### RECORD EXCERPTS ###

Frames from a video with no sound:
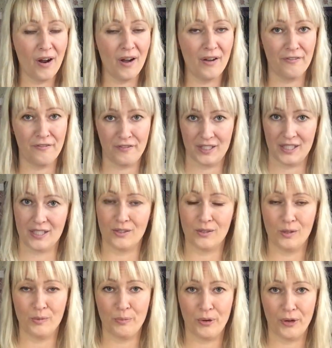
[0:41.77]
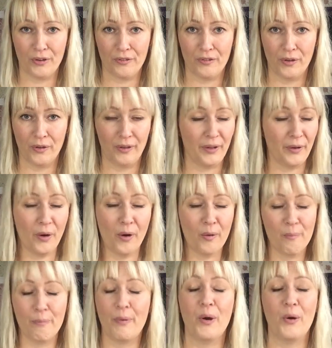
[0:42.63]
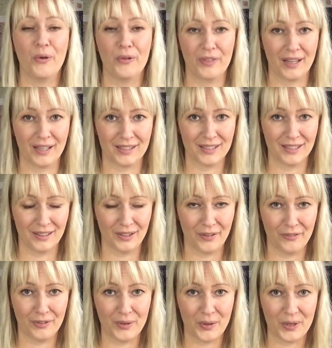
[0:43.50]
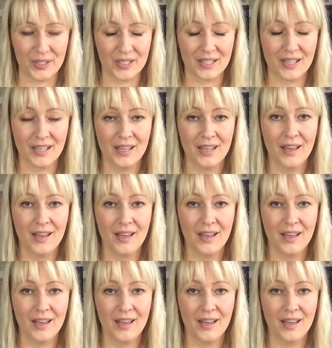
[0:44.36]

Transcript: a physical portfolio, or both actually, of course.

###

(TASK BRIEF) Transcribe every entry above exactly as it stands, but skip the images.

(RESPONSE AREA)
Frames from a video with no sound:
[0:41.77]
[0:42.63]
[0:43.50]
[0:44.36]

Transcript: a physical portfolio, or both actually, of course.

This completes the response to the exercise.